Não podemos minimizar esses setores neofascistas, que cresceram e ameaçam os direitos democráticos, as mulheres e a classe trabalhadora. A única alternativa para derrotar definitivamente esses projetos ultrarreacionários é continuar impulsionando a mobilização da classe trabalhadora e dos povos, como ocorre no Peru, na França e no Irã. E construir uma alternativa política independente operária e socialista, no Peru como no Brasil, Irã ou Argentina. É o que estamos fazendo com a Esquerda Socialista e o FITU.
RT – Para terminar, quais são as perspectivas e tarefas colocadas pela luta do povo peruano?
MS – Tudo indica que o governo de Boluarte não conseguiu dobrar o movimento. Ao contrário, a repressão levou à radicalização do movimento popular a camponês.

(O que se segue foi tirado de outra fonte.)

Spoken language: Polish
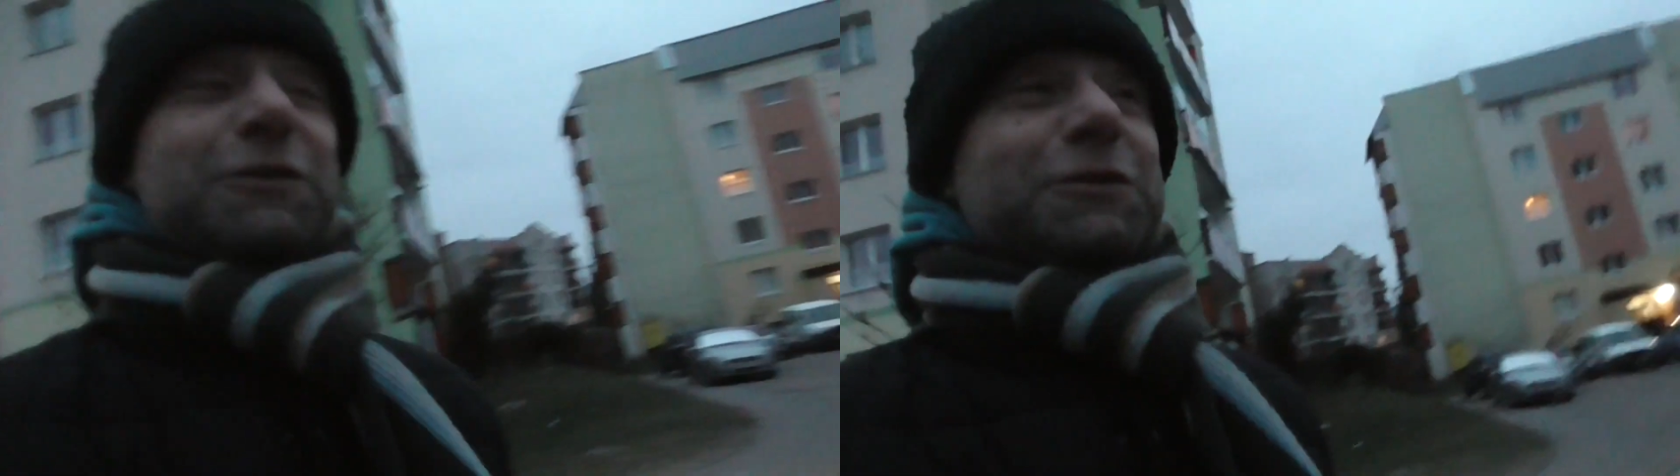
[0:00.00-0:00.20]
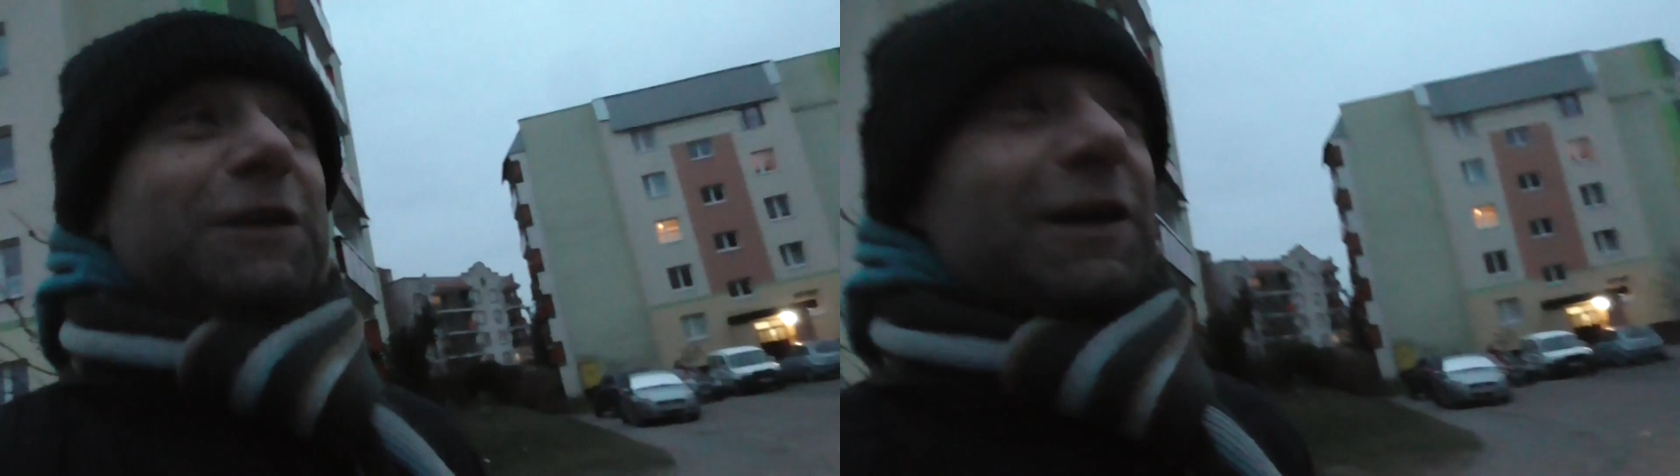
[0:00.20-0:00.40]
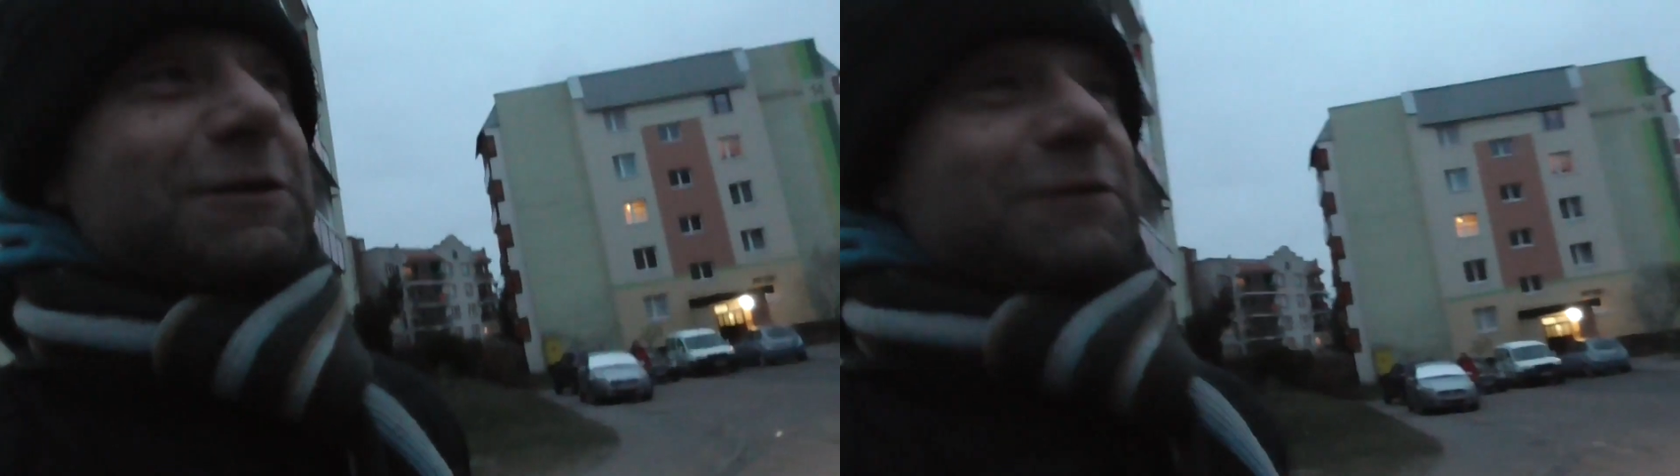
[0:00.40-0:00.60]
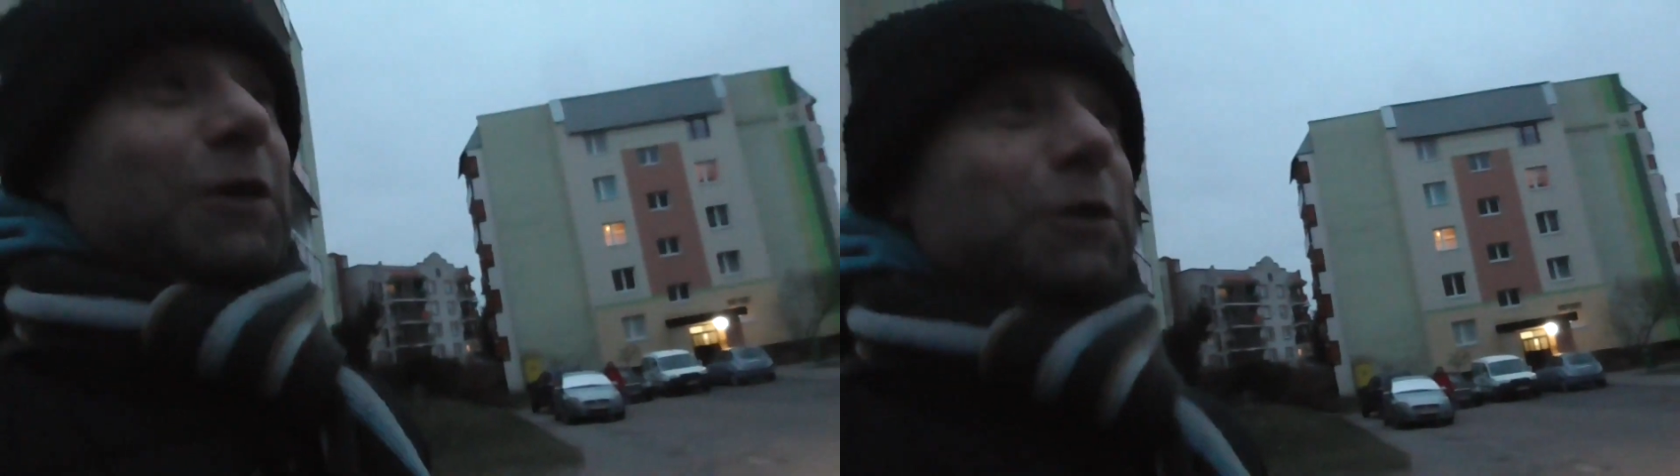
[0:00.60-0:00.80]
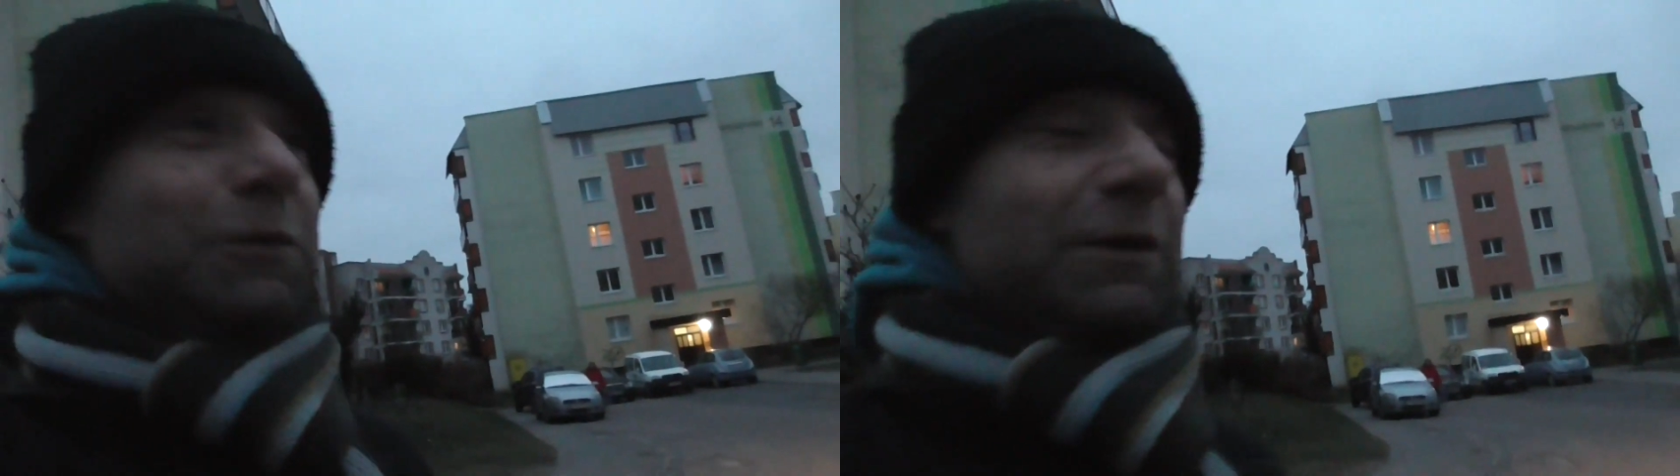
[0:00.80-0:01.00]
się do niego
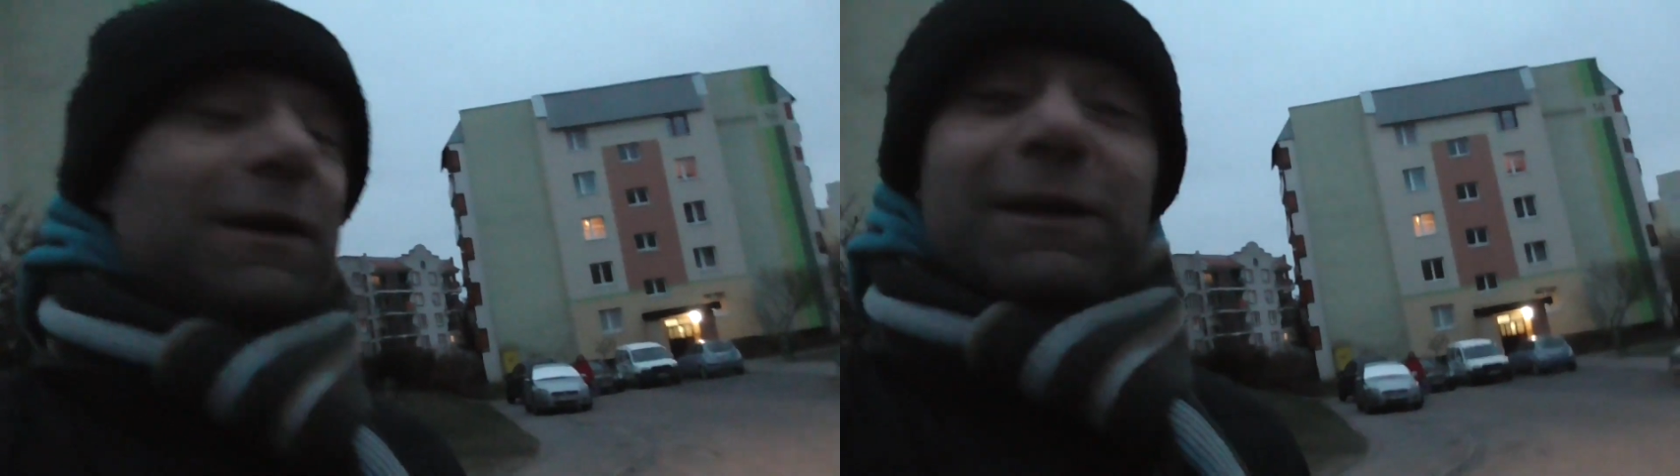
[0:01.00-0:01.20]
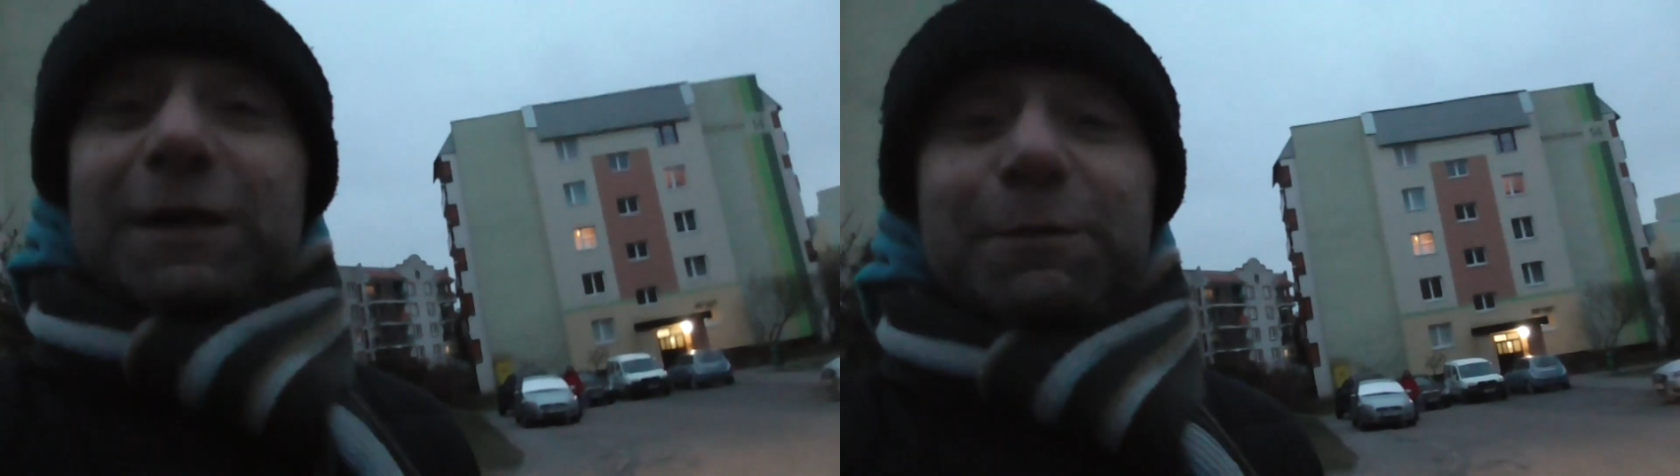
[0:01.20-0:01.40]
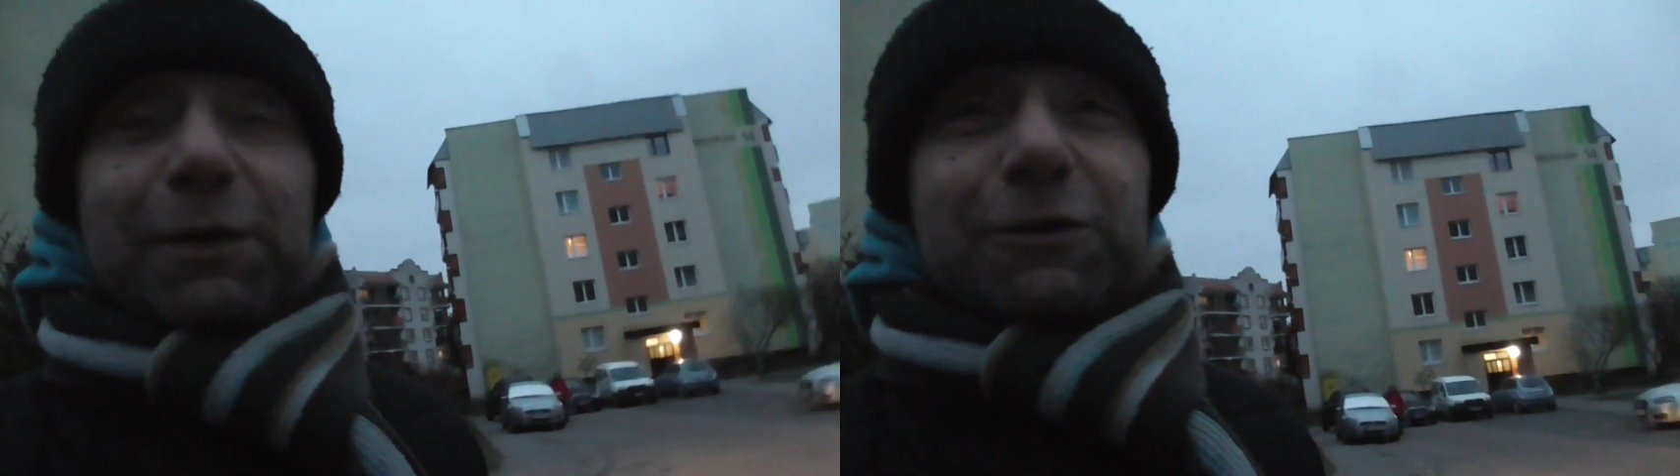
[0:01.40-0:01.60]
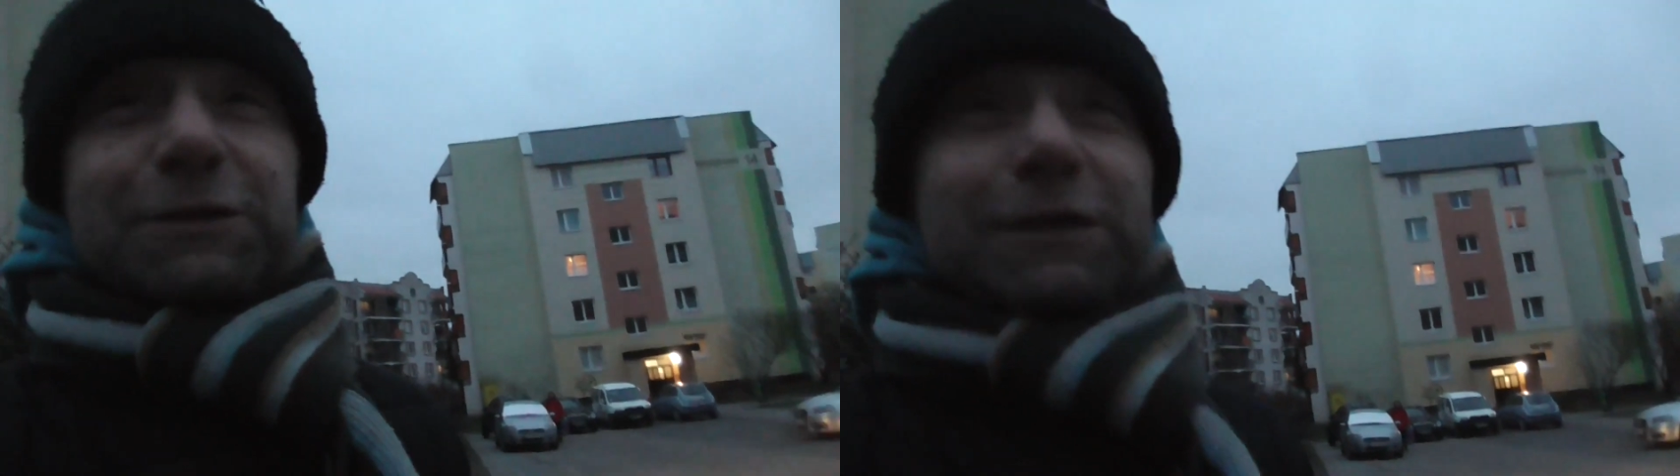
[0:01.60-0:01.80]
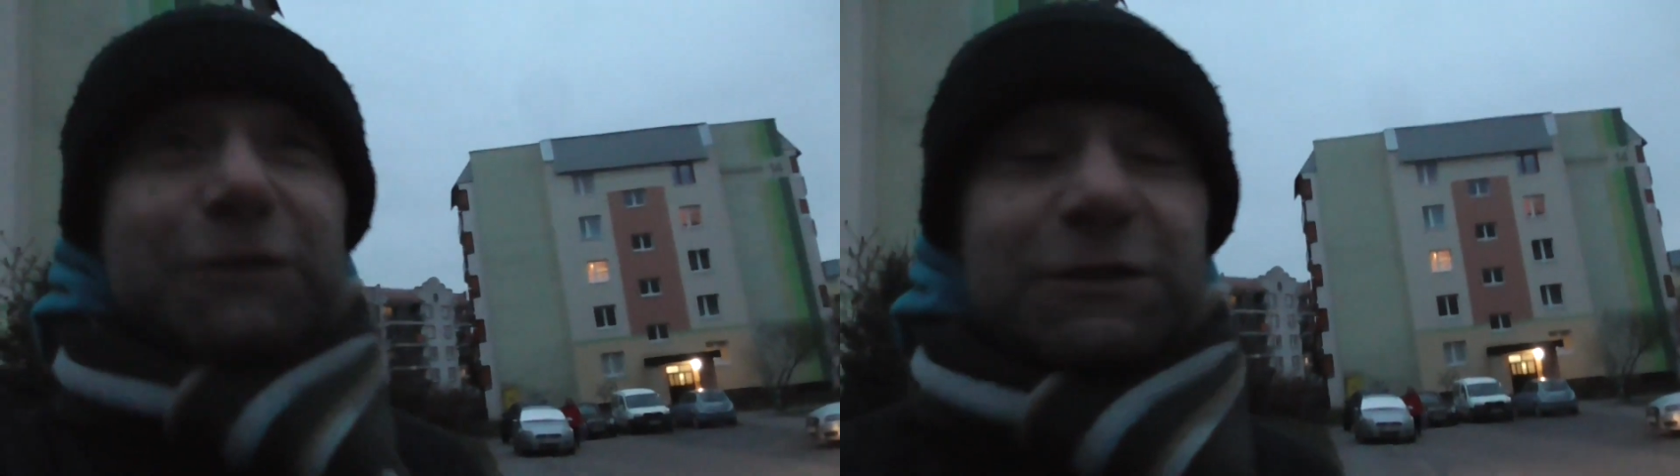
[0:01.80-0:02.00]
dzwonił i ponoć na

No PT-Uníos e na UIT-QI achamos que a mobilização em Lima y no resto do país tem que continuar avançando e que é necessário preparar uma verdadeira greve geral.
O ponto fraco da mobilização é ainda, sem dúvida, a falta de uma direção de luta clara e unificada em todo o país. Por isto, o PT-Uníos insiste na necessidade de uma Coordenação nacional que ainda está por surgir. Positivamente, crescem e se consolidam Coordenações regionais, como em Cuzco, além dos comitês de greve e frentes de defesa do movimento. Mas é importante convocar a um evento nacional das organizações regionais em luta para debater um plano de luta unificado e constituir um organismo nacional de coordenação.
Muito importante também é reforçar a solidariedade internacional com ações diante das embaixadas ou consulados e a realização de atos públicos de apoio ao povo peruano com os residentes peruanos de cada país, exigindo a ruptura de relações e o não reconhecimento do governo assassino de Dina Boluarte.
Na Argentina, a Esquerda Socialista e o FITU estão impulsionando essas ações unitárias, como foi o ato realizado em Buenos Aires diante da reunião da CELAC, a Comunidade dos Estados Latino-americanos e Caribenhos.
Na UIT-QI, continuamos chamando a esquerda, as organizações de direitos humanos, as organizações sindicais, estudantis, ambientais e de mulheres a realizarem ações unificadas na América Latina e em todo o mundo.
Nesta via de solidariedade internacionalista ajudaremos o povo trabalhador e os camponeses peruanos a triunfar em sua heroica luta.
Peru: Todo apoio e solidariedade às mobilizações das e dos trabalhadores e camponeses!